Exercise requirements → Within the records, say how many lines include the word "frames"; the answer should be the number and no more.

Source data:

----

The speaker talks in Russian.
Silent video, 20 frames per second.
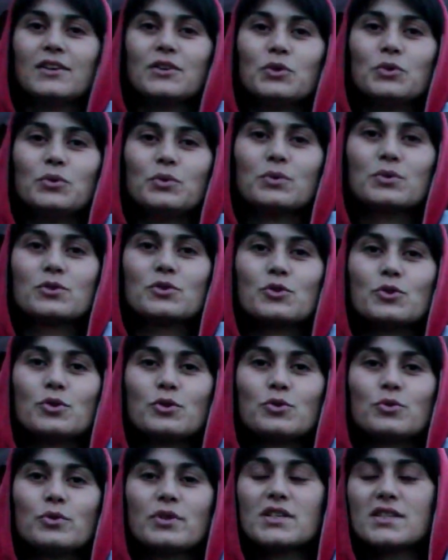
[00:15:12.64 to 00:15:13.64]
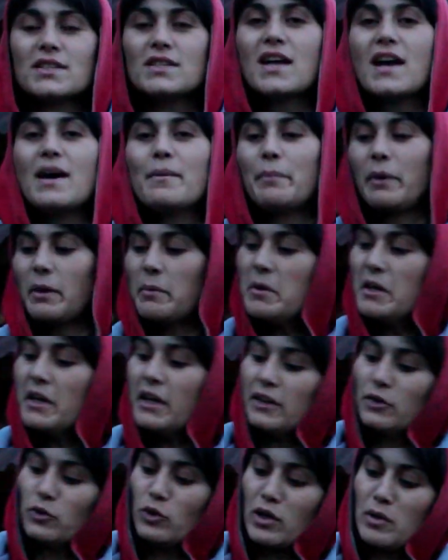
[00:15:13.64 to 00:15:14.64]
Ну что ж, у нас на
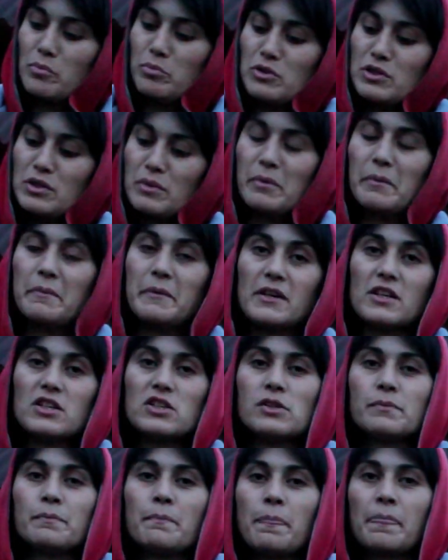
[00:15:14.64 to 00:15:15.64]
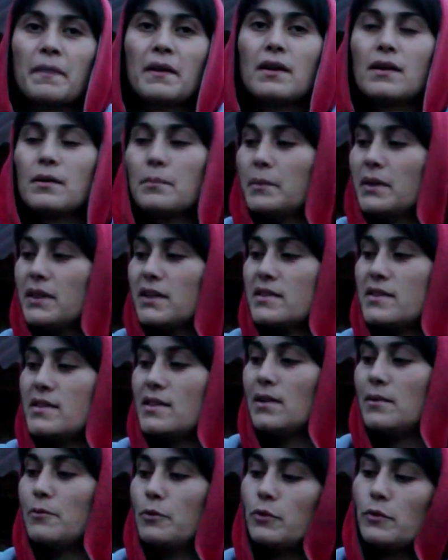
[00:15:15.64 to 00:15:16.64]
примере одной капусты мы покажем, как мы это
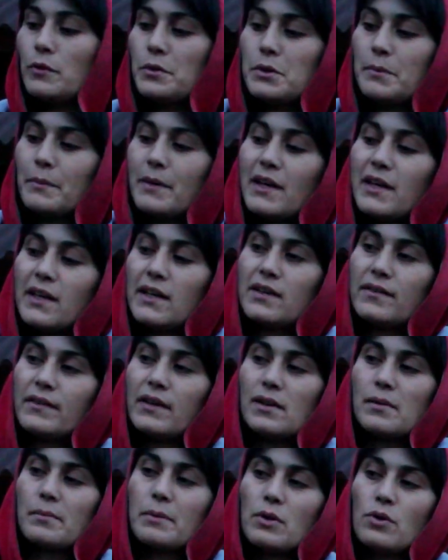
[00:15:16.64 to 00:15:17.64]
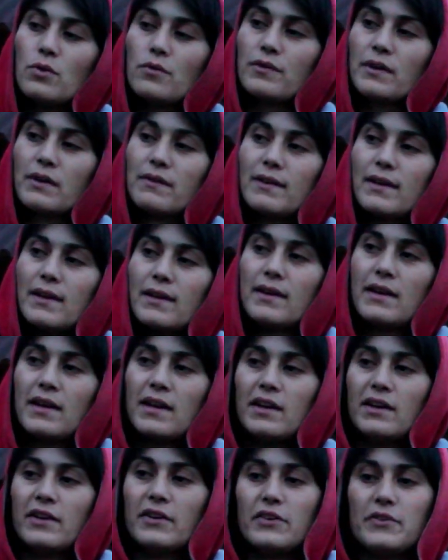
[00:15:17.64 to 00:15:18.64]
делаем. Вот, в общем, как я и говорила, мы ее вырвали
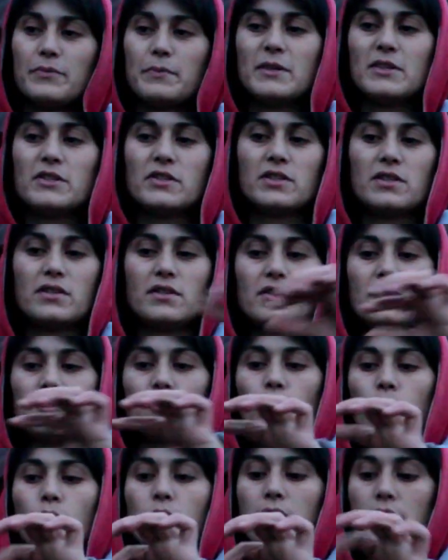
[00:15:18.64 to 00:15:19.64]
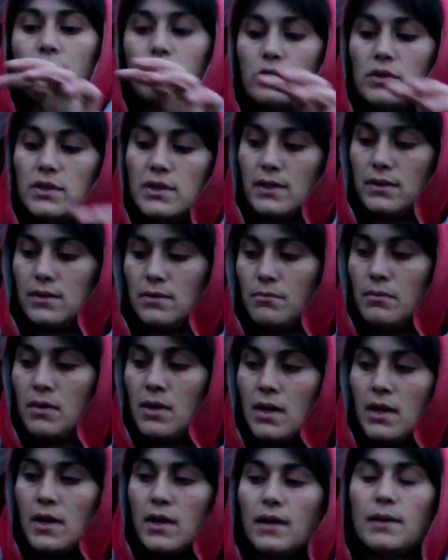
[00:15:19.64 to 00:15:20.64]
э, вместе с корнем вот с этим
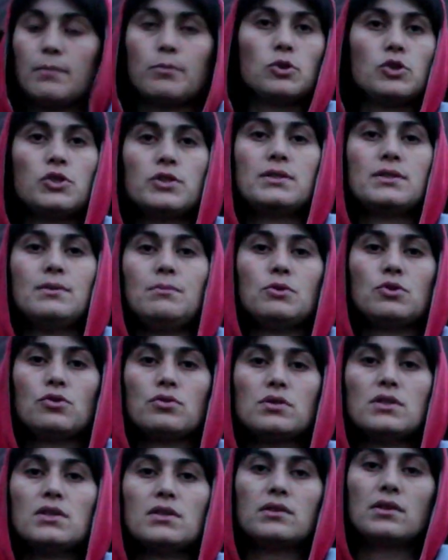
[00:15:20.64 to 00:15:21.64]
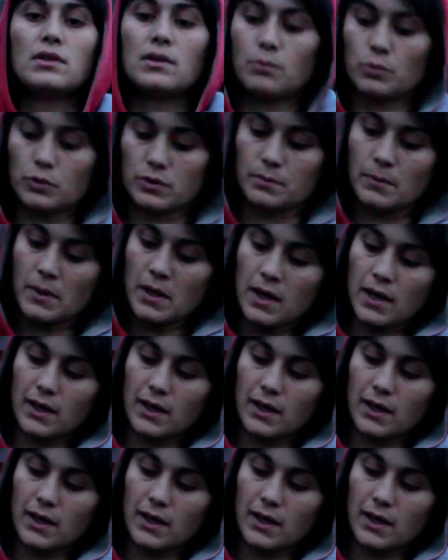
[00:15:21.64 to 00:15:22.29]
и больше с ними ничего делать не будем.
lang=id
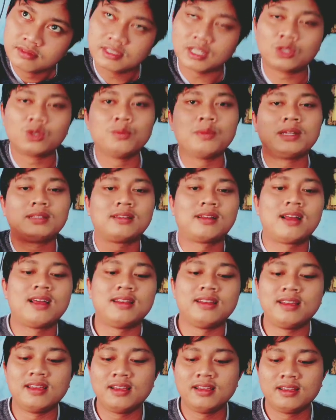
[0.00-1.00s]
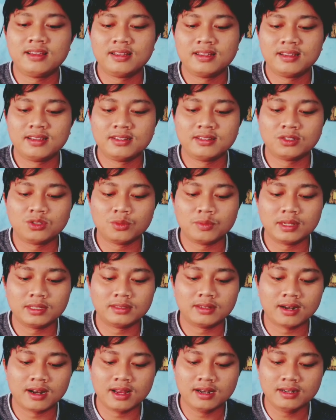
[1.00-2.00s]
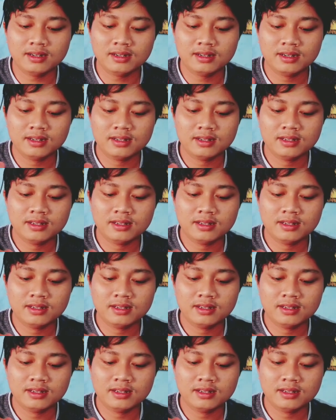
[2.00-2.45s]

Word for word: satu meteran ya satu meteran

----

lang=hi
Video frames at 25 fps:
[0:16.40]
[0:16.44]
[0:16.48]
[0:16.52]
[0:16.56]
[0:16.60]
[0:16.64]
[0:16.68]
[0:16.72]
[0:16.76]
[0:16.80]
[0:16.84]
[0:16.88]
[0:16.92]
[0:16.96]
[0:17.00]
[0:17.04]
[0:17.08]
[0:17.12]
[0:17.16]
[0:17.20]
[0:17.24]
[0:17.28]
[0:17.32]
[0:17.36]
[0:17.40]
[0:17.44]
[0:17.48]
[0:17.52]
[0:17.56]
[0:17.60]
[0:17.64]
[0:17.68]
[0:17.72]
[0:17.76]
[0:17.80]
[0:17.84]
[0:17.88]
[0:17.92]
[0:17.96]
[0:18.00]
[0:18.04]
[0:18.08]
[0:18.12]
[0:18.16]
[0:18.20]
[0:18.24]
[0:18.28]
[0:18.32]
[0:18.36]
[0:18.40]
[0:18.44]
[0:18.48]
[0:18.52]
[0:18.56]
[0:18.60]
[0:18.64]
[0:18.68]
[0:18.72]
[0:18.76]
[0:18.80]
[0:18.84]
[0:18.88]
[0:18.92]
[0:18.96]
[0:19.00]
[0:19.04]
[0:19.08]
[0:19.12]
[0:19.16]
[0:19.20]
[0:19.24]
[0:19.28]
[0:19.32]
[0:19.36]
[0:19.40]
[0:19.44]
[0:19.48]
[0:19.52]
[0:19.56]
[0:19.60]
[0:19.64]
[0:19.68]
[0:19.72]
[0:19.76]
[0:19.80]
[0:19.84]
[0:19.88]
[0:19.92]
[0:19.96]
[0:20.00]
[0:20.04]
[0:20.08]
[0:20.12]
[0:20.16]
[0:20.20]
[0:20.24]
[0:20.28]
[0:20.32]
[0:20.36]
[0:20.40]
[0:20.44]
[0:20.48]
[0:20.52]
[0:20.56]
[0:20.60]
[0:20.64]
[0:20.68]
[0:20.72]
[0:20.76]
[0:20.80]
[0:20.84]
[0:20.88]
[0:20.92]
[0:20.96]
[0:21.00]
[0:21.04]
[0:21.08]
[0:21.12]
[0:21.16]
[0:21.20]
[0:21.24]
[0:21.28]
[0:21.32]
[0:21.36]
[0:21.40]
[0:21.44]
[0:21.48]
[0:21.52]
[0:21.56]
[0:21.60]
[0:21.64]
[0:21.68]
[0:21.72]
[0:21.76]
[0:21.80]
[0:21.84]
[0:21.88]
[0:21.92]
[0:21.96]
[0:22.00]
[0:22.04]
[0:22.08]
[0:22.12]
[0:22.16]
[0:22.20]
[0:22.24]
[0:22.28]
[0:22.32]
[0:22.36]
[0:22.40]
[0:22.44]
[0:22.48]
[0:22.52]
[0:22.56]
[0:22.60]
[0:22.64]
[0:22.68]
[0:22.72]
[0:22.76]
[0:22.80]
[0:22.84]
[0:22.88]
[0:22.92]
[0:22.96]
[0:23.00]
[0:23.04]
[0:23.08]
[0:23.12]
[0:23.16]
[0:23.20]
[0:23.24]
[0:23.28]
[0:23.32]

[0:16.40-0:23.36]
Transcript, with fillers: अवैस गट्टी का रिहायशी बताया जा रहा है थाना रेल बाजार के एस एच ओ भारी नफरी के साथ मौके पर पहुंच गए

----

Solution → 2